How Accountants Stay Sane During Tax Season (Sort Of)

Tax season is to accountants what Black Friday is to retail workers – a chaotic, coffee-fueled marathon of numbers, deadlines, and deep sighs.  While most people associate spring with blooming flowers and warmer weather, we associate it with W-2′, 1099s and a never-ending inbox. 


So, how do we survive the madness without completely losing it?  Here are a few of our secret (and sometimes questionable) strategies for staying sane during tax season!

 

Coffee. Lots and Lots of Coffee 

If you ever see an accountant without a coffee cup in hand during tax season, check on them—they might have fallen asleep sitting up. Caffeine is basically our fuel, and by mid-March, our blood is 30% espresso.

 

Morning Coffee: To wake up.

Afternoon Coffee: To push through.

Evening Coffee: Because why stop now?

Some of us try tea. It lasts about three days.

 

Tax Season Playlists 🎶

Music is essential when you’re staring at spreadsheets for 12 hours a day. Some go for classical (to feel smarter), some blast ‘80s rock (for motivation), and some just put on white noise and pretend they’re on a beach somewhere far, far away.

Tax season anthems include:

🎵 “Eye of the Tiger” (for tackling a massive return)

🎵 “Under Pressure” (when the deadline looms)

🎵 “Take It Easy” (to remind ourselves to breathe)

 

The Art of the Desk Snack 

Tax season is not the time for elaborate meals. We survive on a mix of protein bars, trail mix, and whatever candy clients leave behind. The ideal tax season snack is:

 One-handed (so we can still type)

Non-greasy (to avoid smudging receipts)

High in sugar (because energy is fleeting)

By April 15, we’ve consumed enough goldfish crackers to last a lifetime

 

The Tax Season Stretch 

Sitting at a desk for hours on end is brutal, so we’ve developed some highly advanced stretching techniques:

  • The “Receipt Reach” (digging under the desk for a dropped document)
  • The “Spreadsheet Squint” (leaning in way too close to the screen)
  • The “Refund Celebration Fist Pump” (reserved for big refunds)   
  • The “I Can’t Anymore Slouch” (self-explanatory)

Some of us go wild and take actual walks outside. But let’s be real, the furthest we go is the coffee machine.

 

Laughing through the Madness

If you don’t laugh, you’ll cry—so we embrace the humor of tax season:

🤣 “Can I claim my dog as a dependent?” (Sadly, no.)

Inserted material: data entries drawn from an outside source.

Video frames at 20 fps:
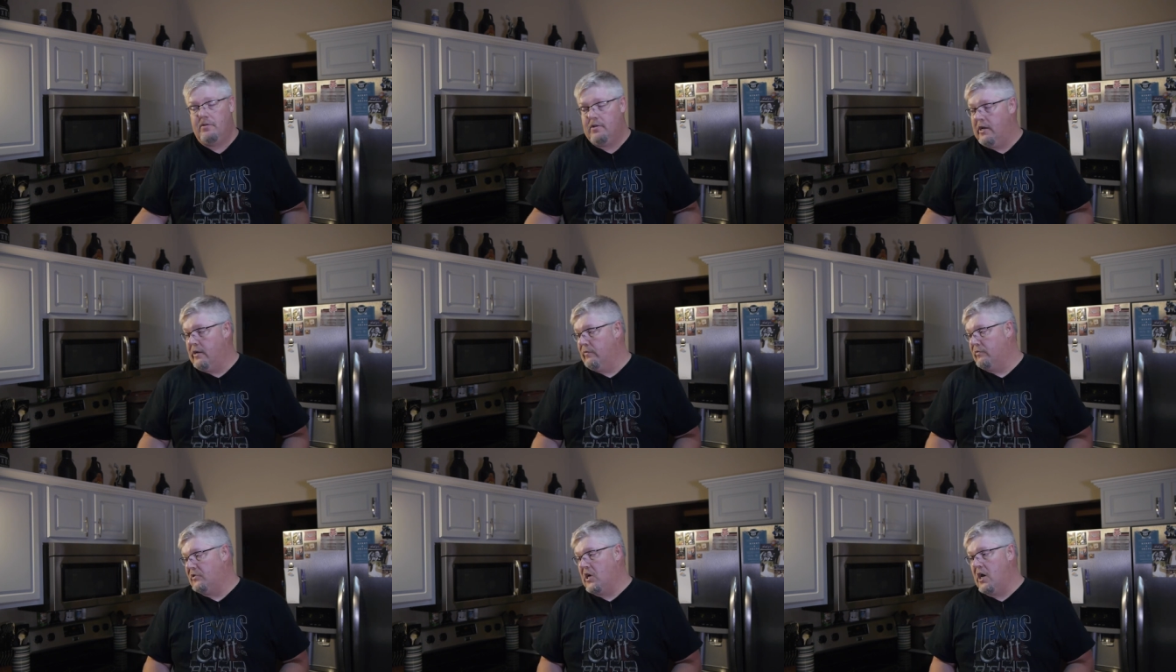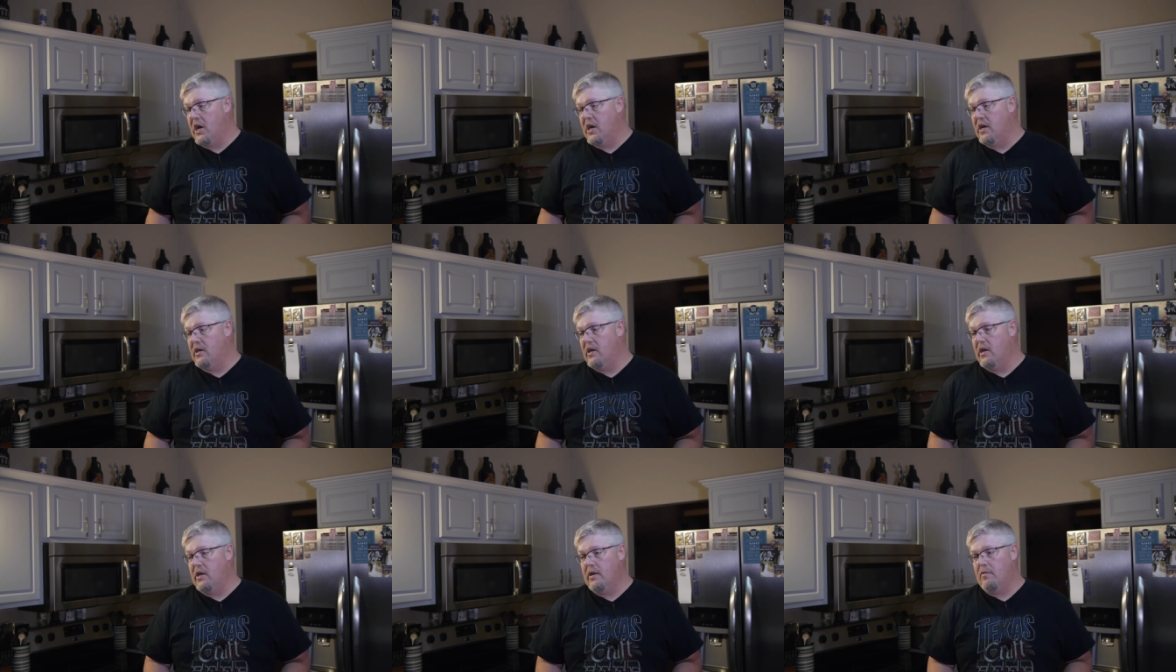It was
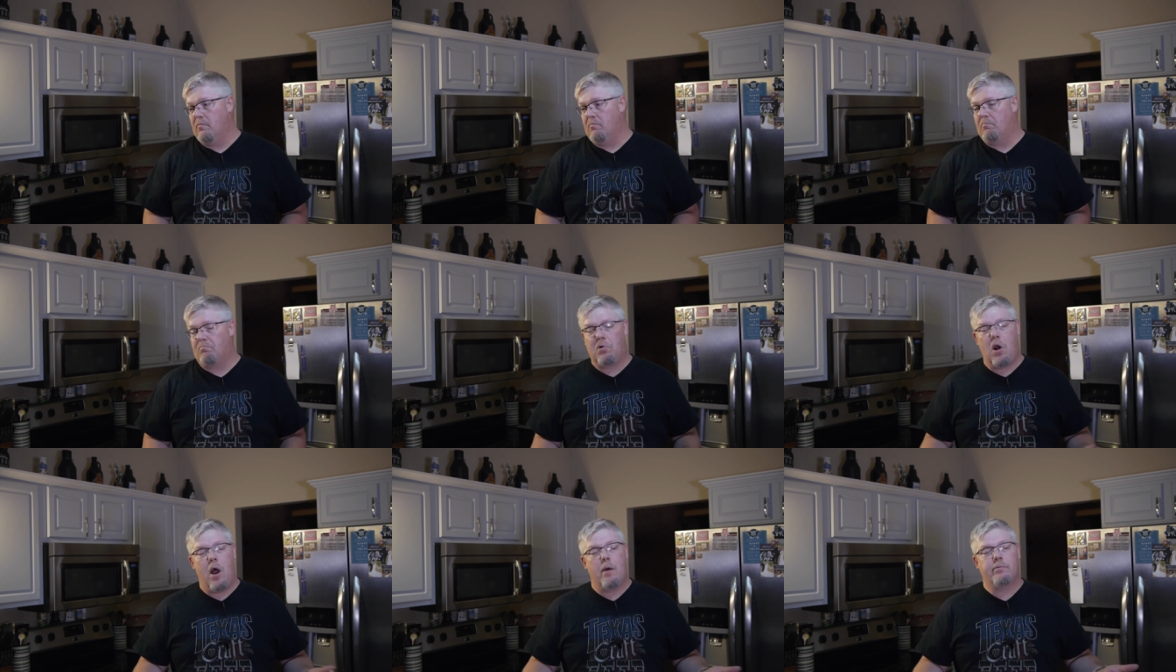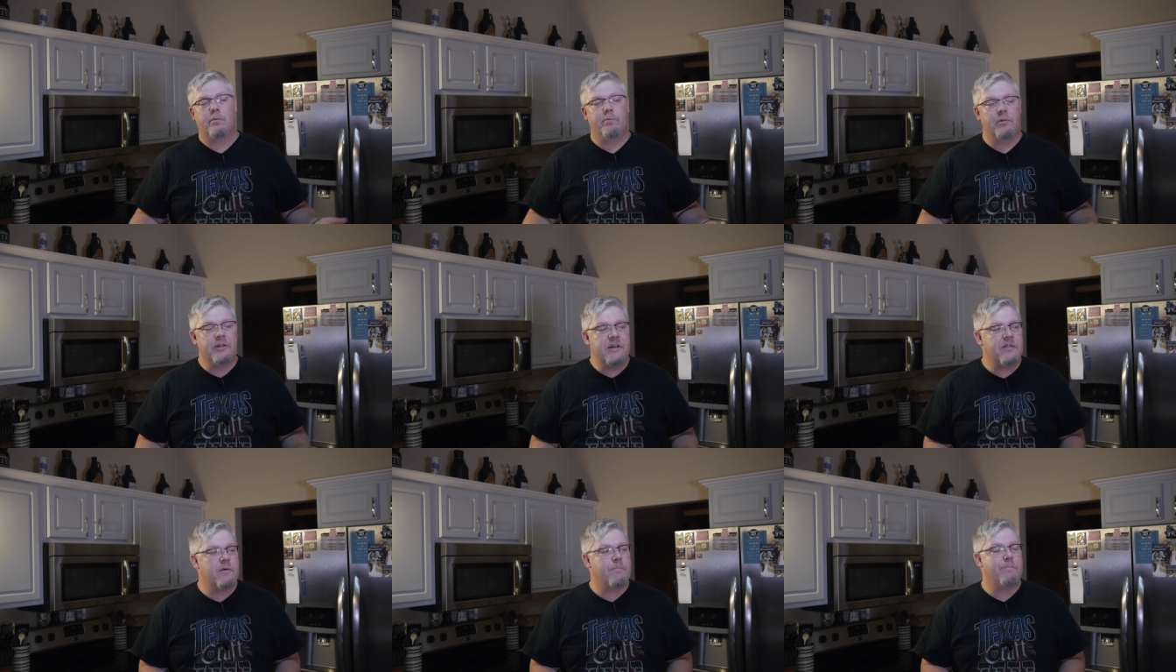uh,
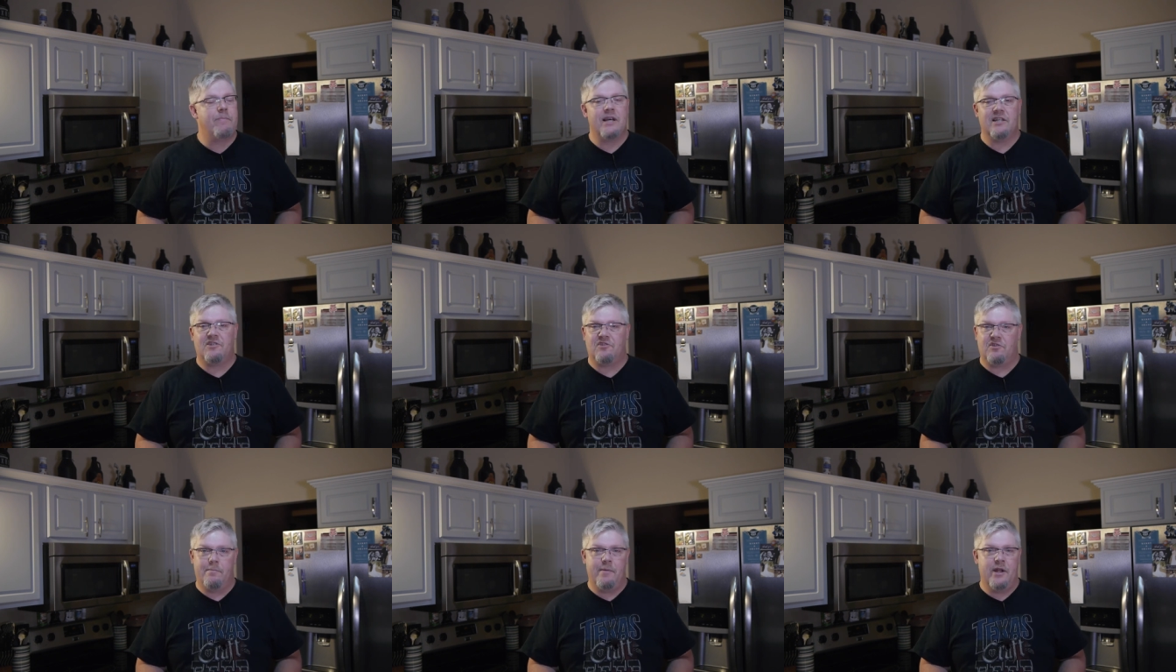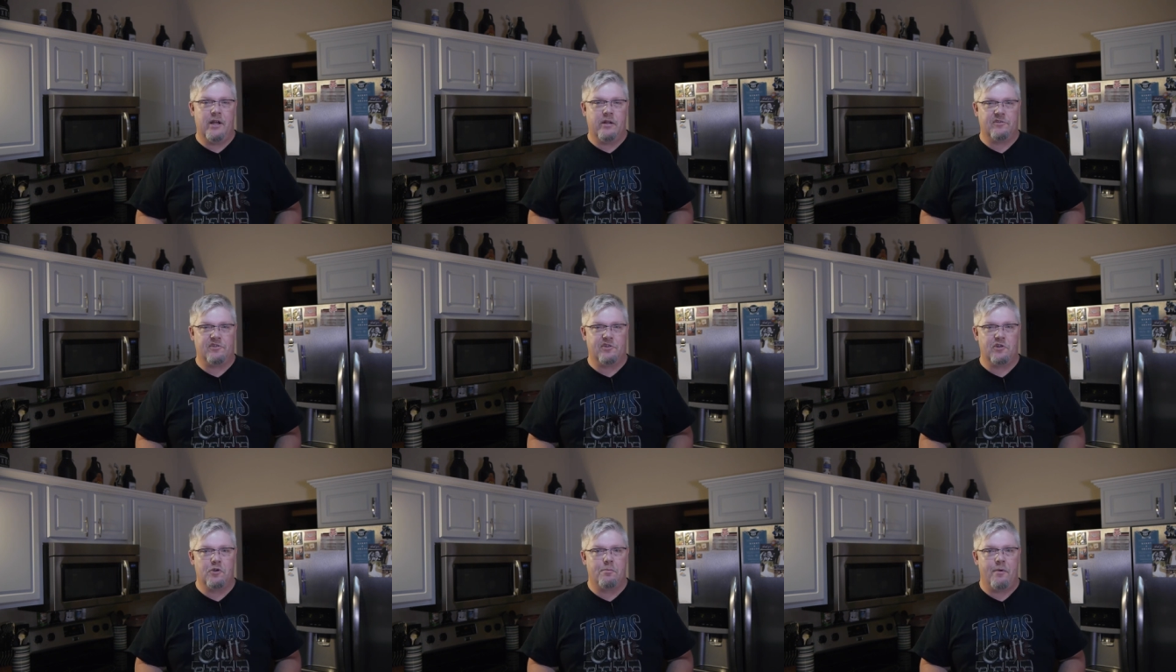probably the best tomato
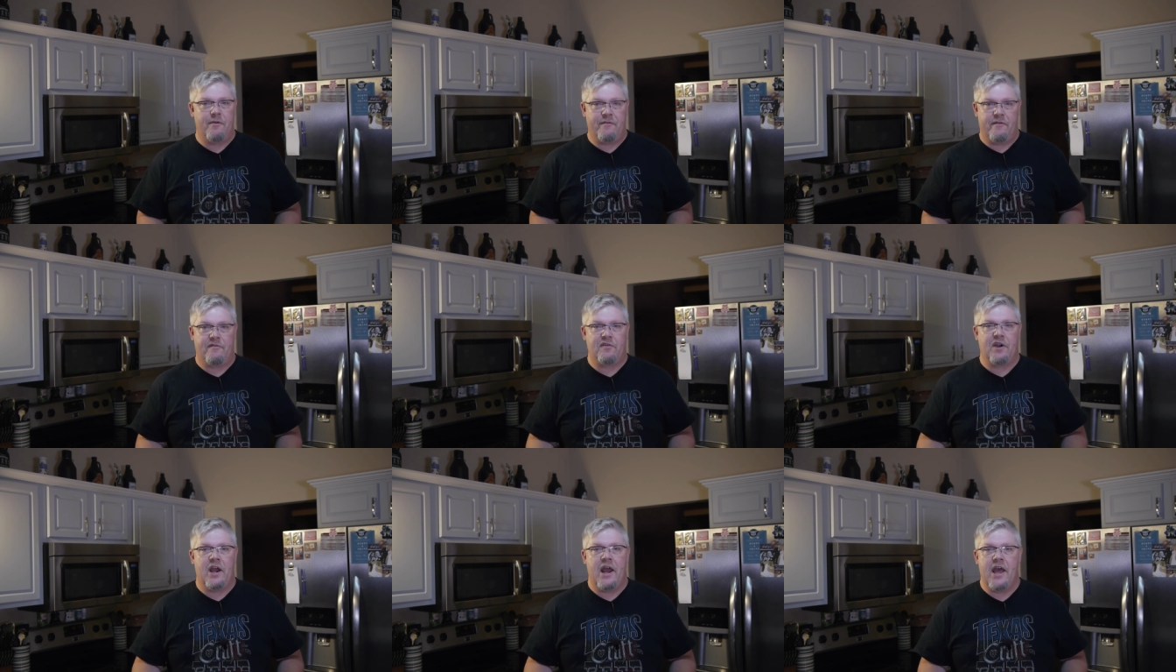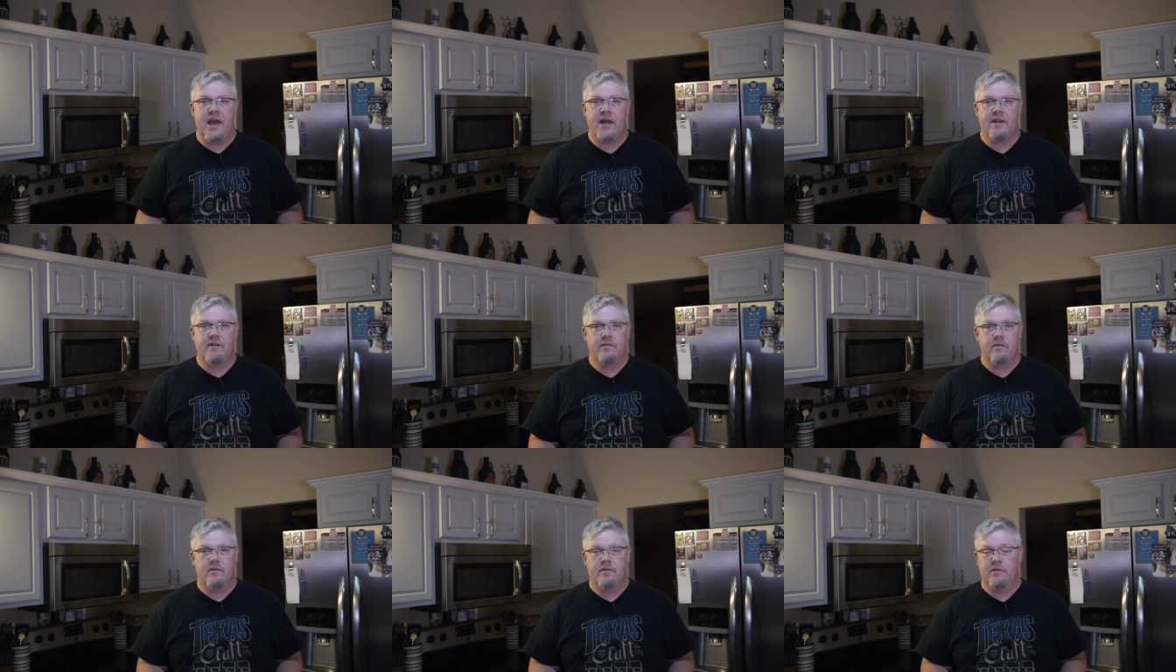soup I've ever
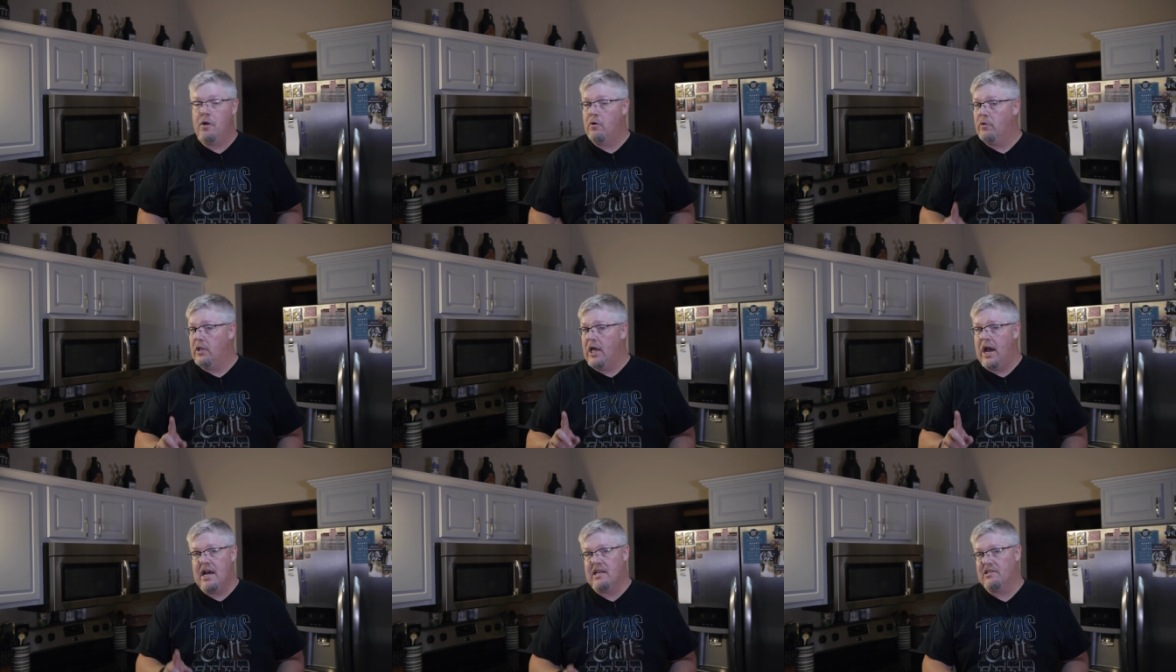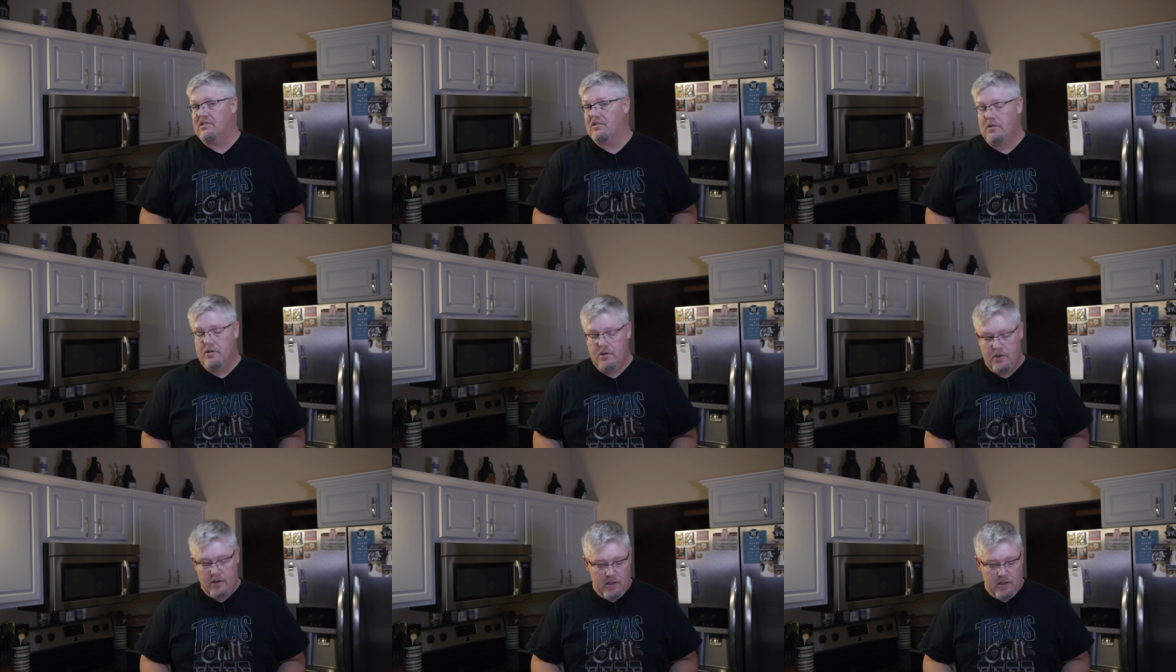had, no lies.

🤣 “I made a donation… to my friend’s GoFundMe. That counts, right?” (Nice try.)

🤣 “The IRS won’t notice if I round up my expenses, will they?” (Yes. Yes, they will.)

We’ve heard it all, and by April, even the most serious accountants have developed a solid sense of humor.

 

Counting down to April 15th

The biggest motivation of all?  The glorious moment when April 15th is over.  Some of us take a vacation.  Some sleep for 48 hours straight.  Some just stare into space, wondering what life was like before tax season.

 

But one thing is for sure – by the time next year rolls around, we’ll be right back at it.  Because deep down, we LOVE what we do (even if we survive on caffeine and sarcasm).